Your task is to reproduce the entries below word for word.

======== Supplied records

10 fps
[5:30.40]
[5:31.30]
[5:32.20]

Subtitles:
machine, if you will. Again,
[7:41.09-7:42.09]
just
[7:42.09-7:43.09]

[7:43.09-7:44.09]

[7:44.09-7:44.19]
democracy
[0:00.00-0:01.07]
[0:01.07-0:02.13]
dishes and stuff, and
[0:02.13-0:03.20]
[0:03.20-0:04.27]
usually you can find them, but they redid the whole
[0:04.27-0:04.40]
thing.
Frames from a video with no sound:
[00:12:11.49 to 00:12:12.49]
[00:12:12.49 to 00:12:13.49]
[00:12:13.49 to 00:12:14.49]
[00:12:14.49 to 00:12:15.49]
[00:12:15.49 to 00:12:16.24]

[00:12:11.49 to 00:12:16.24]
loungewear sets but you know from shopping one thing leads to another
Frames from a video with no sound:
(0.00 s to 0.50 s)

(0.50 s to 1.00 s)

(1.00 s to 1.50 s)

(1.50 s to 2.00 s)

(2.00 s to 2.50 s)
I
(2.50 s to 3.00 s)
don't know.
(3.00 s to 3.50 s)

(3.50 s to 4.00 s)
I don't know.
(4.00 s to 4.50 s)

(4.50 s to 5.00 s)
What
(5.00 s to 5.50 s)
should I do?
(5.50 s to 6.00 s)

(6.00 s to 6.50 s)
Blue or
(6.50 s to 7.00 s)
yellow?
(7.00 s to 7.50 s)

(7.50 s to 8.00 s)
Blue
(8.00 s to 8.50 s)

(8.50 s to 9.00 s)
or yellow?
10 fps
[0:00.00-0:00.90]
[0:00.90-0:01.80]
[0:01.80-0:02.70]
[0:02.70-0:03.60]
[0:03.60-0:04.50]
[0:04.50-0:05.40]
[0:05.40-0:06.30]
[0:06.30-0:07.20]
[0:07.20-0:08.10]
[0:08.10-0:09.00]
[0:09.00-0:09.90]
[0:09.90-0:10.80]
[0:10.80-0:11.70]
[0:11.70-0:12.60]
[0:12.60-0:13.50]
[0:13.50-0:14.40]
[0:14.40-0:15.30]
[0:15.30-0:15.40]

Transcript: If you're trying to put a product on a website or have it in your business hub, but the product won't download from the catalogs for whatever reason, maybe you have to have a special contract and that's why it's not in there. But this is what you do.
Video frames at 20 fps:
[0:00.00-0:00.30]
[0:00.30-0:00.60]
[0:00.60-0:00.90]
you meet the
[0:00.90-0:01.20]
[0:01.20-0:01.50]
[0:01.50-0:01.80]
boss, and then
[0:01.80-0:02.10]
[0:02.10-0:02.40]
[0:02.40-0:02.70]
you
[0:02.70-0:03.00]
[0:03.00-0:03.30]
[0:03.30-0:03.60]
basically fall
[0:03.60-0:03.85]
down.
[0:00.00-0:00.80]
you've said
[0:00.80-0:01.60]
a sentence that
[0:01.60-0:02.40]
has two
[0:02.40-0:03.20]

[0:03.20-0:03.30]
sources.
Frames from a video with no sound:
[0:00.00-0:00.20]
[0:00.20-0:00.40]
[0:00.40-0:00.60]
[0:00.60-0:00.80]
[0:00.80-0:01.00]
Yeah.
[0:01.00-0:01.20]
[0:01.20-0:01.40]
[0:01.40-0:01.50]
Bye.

================

** Written answer **
10 fps
[5:30.40]
[5:31.30]
[5:32.20]

Subtitles:
machine, if you will. Again,
[7:41.09-7:42.09]
just
[7:42.09-7:43.09]

[7:43.09-7:44.09]

[7:44.09-7:44.19]
democracy
[0:00.00-0:01.07]
[0:01.07-0:02.13]
dishes and stuff, and
[0:02.13-0:03.20]
[0:03.20-0:04.27]
usually you can find them, but they redid the whole
[0:04.27-0:04.40]
thing.
Frames from a video with no sound:
[00:12:11.49 to 00:12:12.49]
[00:12:12.49 to 00:12:13.49]
[00:12:13.49 to 00:12:14.49]
[00:12:14.49 to 00:12:15.49]
[00:12:15.49 to 00:12:16.24]

[00:12:11.49 to 00:12:16.24]
loungewear sets but you know from shopping one thing leads to another
Frames from a video with no sound:
(0.00 s to 0.50 s)

(0.50 s to 1.00 s)

(1.00 s to 1.50 s)

(1.50 s to 2.00 s)

(2.00 s to 2.50 s)
I
(2.50 s to 3.00 s)
don't know.
(3.00 s to 3.50 s)

(3.50 s to 4.00 s)
I don't know.
(4.00 s to 4.50 s)

(4.50 s to 5.00 s)
What
(5.00 s to 5.50 s)
should I do?
(5.50 s to 6.00 s)

(6.00 s to 6.50 s)
Blue or
(6.50 s to 7.00 s)
yellow?
(7.00 s to 7.50 s)

(7.50 s to 8.00 s)
Blue
(8.00 s to 8.50 s)

(8.50 s to 9.00 s)
or yellow?
10 fps
[0:00.00-0:00.90]
[0:00.90-0:01.80]
[0:01.80-0:02.70]
[0:02.70-0:03.60]
[0:03.60-0:04.50]
[0:04.50-0:05.40]
[0:05.40-0:06.30]
[0:06.30-0:07.20]
[0:07.20-0:08.10]
[0:08.10-0:09.00]
[0:09.00-0:09.90]
[0:09.90-0:10.80]
[0:10.80-0:11.70]
[0:11.70-0:12.60]
[0:12.60-0:13.50]
[0:13.50-0:14.40]
[0:14.40-0:15.30]
[0:15.30-0:15.40]

Transcript: If you're trying to put a product on a website or have it in your business hub, but the product won't download from the catalogs for whatever reason, maybe you have to have a special contract and that's why it's not in there. But this is what you do.
Video frames at 20 fps:
[0:00.00-0:00.30]
[0:00.30-0:00.60]
[0:00.60-0:00.90]
you meet the
[0:00.90-0:01.20]
[0:01.20-0:01.50]
[0:01.50-0:01.80]
boss, and then
[0:01.80-0:02.10]
[0:02.10-0:02.40]
[0:02.40-0:02.70]
you
[0:02.70-0:03.00]
[0:03.00-0:03.30]
[0:03.30-0:03.60]
basically fall
[0:03.60-0:03.85]
down.
[0:00.00-0:00.80]
you've said
[0:00.80-0:01.60]
a sentence that
[0:01.60-0:02.40]
has two
[0:02.40-0:03.20]

[0:03.20-0:03.30]
sources.
Frames from a video with no sound:
[0:00.00-0:00.20]
[0:00.20-0:00.40]
[0:00.40-0:00.60]
[0:00.60-0:00.80]
[0:00.80-0:01.00]
Yeah.
[0:01.00-0:01.20]
[0:01.20-0:01.40]
[0:01.40-0:01.50]
Bye.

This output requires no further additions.